- **Task directions**: Apart from the pictures, every line below needs to be reproduced verbatim.

- **Input records**:
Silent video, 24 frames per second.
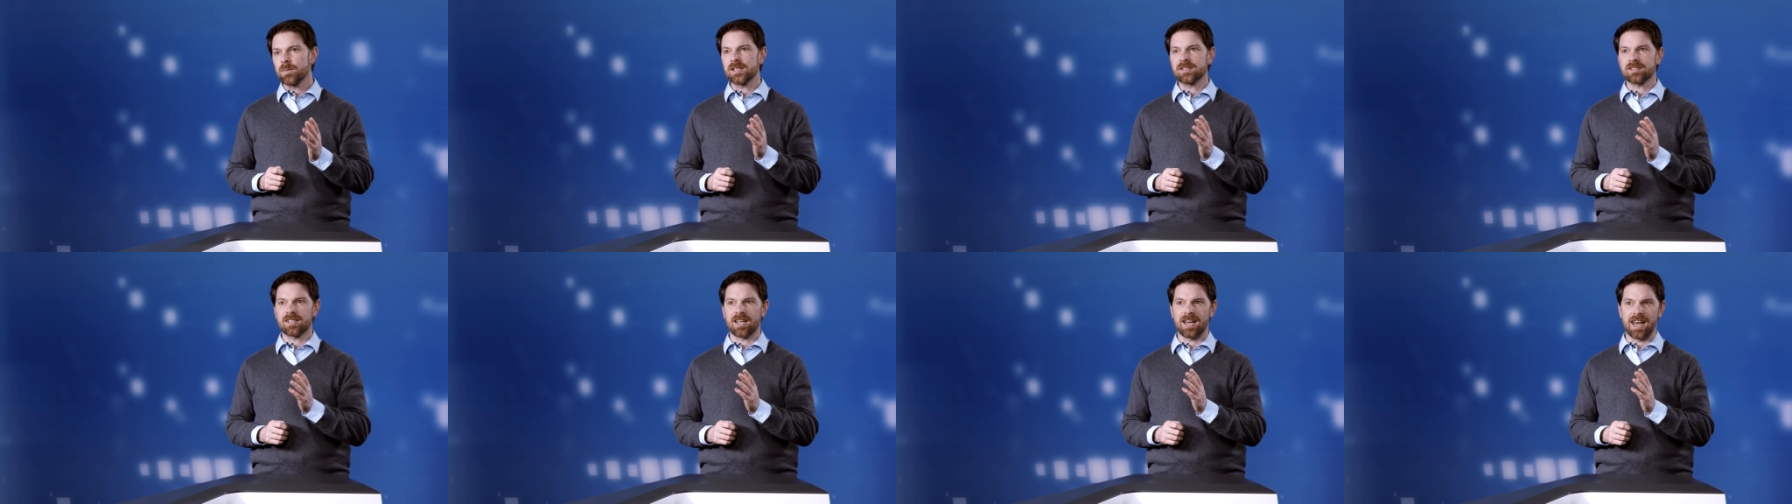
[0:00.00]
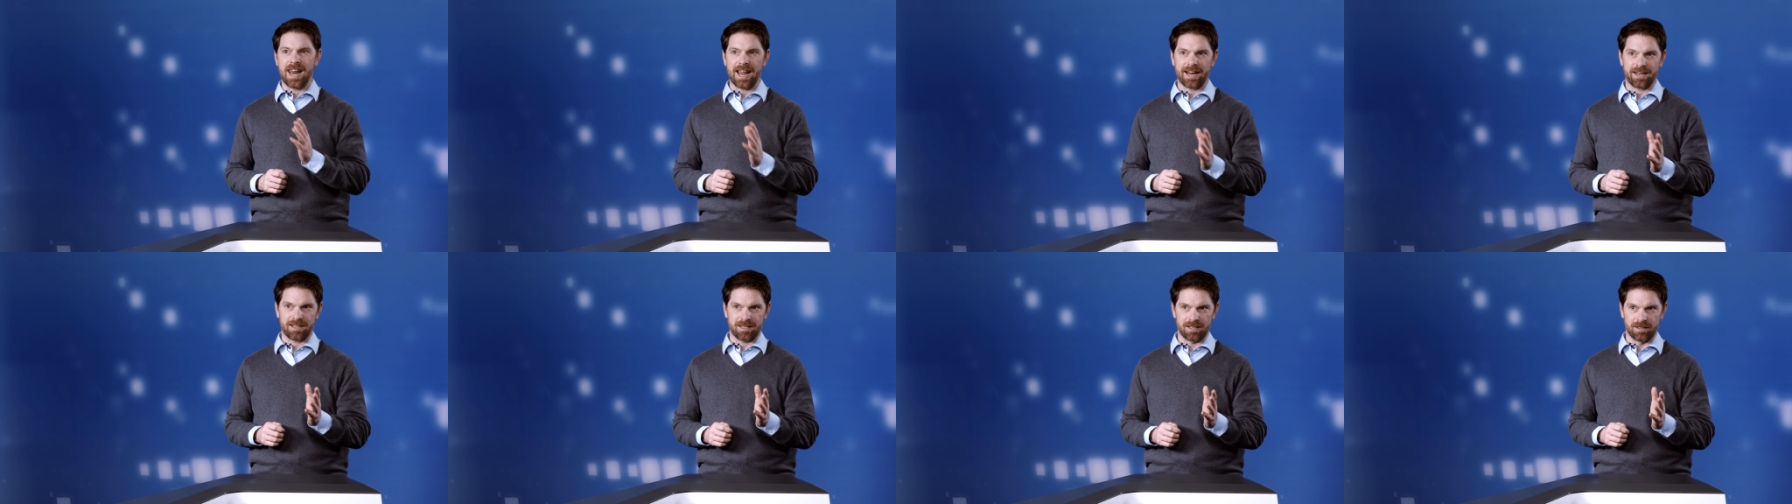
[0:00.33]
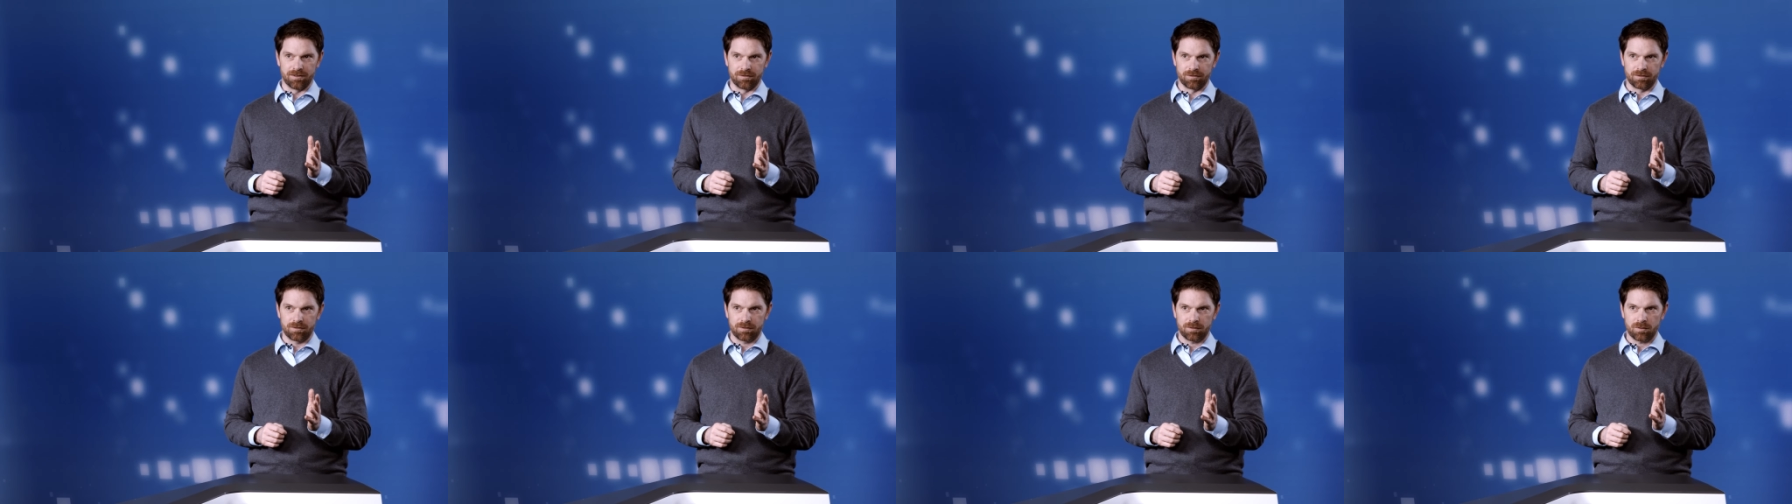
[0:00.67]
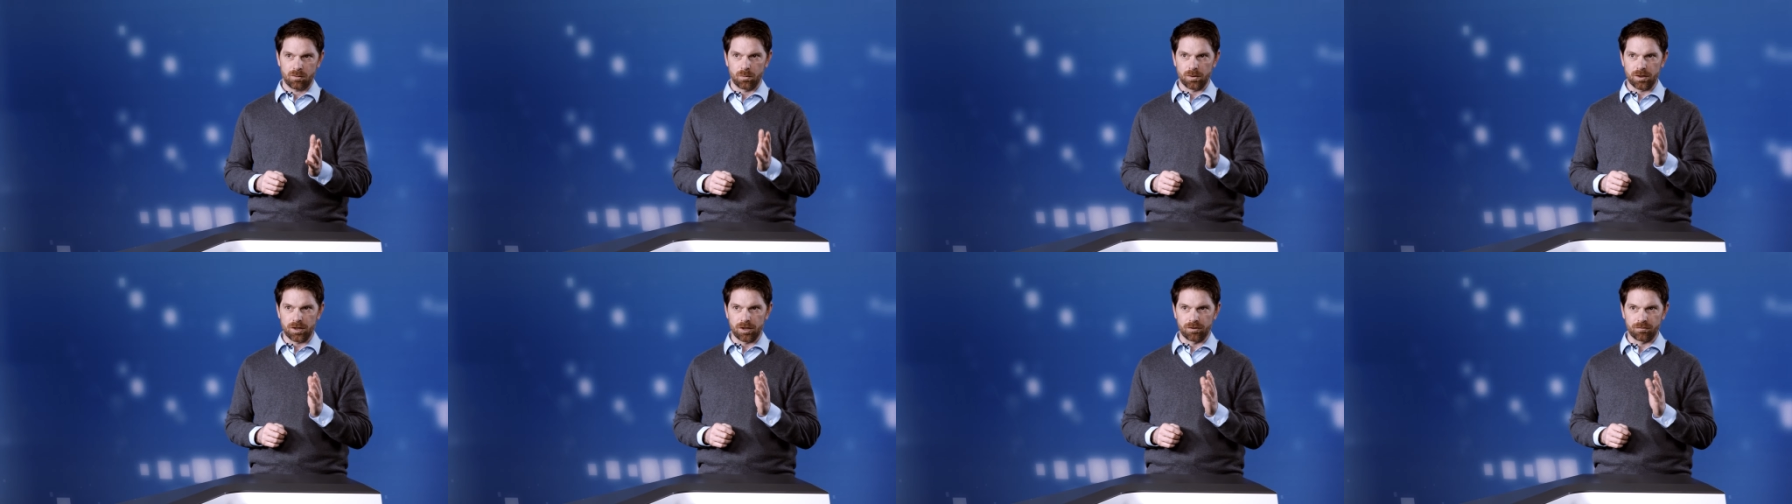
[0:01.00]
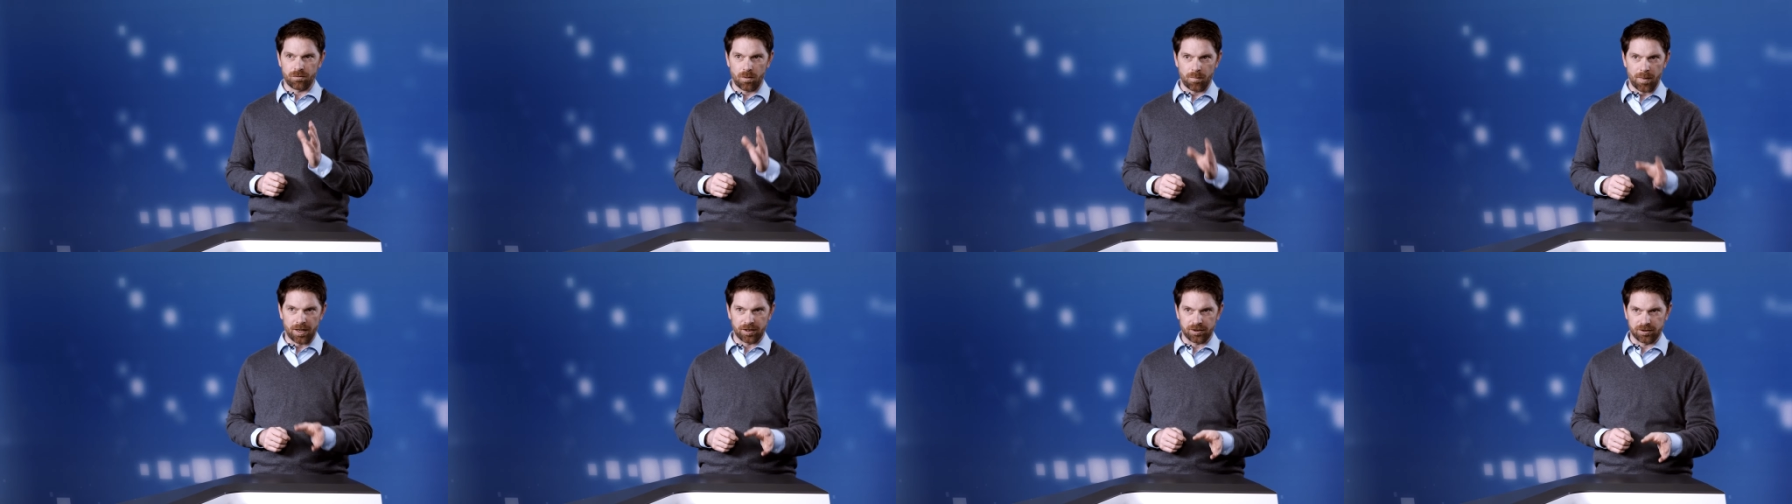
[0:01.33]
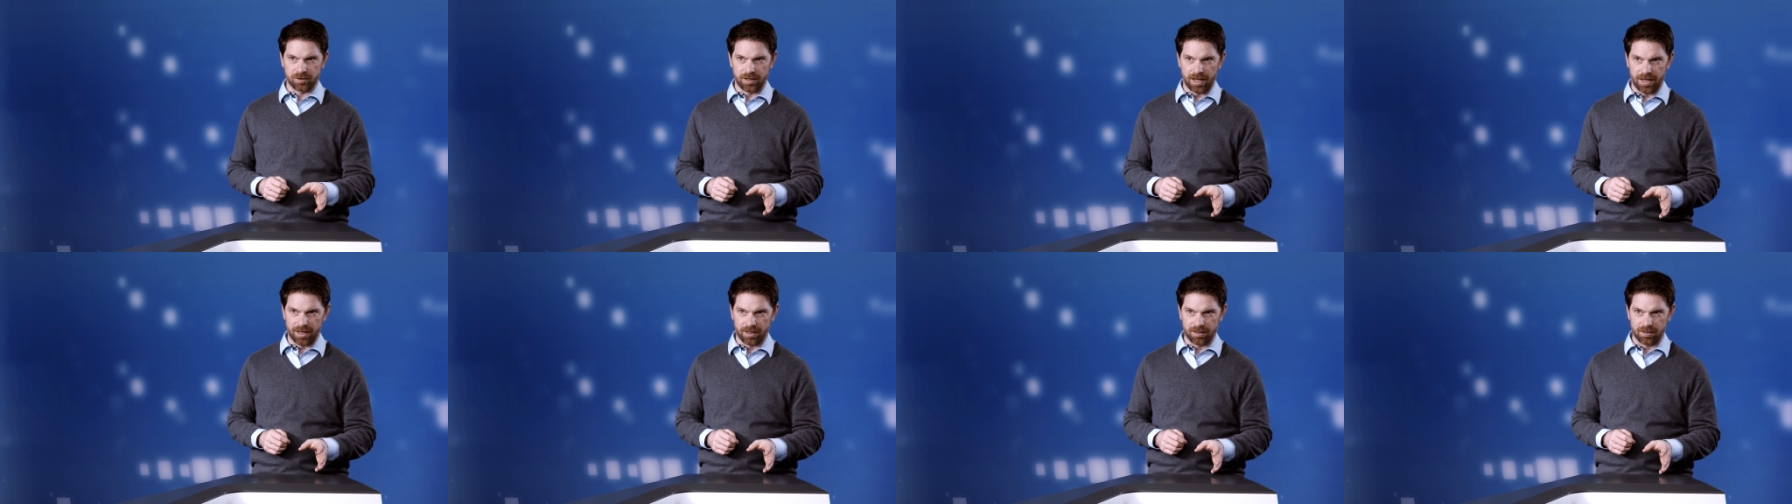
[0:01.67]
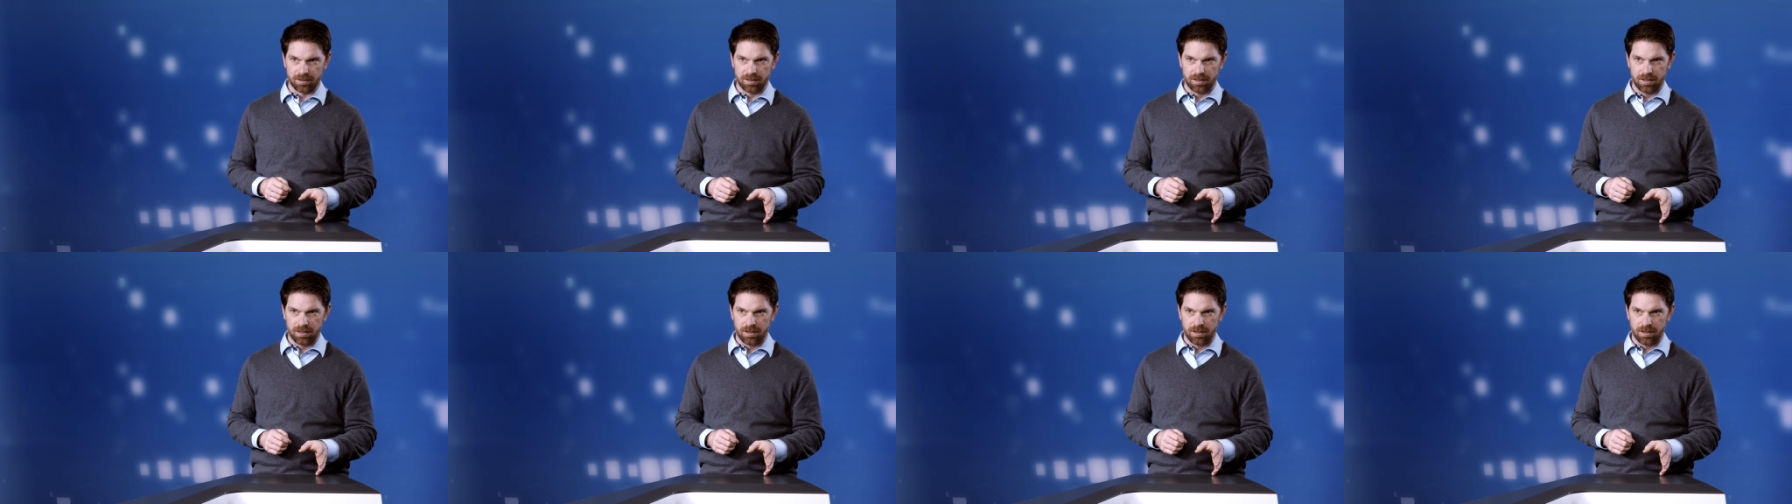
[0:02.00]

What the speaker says: selective with the information diet.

- **Task answer**:
Silent video, 24 frames per second.
[0:00.00]
[0:00.33]
[0:00.67]
[0:01.00]
[0:01.33]
[0:01.67]
[0:02.00]

What the speaker says: selective with the information diet.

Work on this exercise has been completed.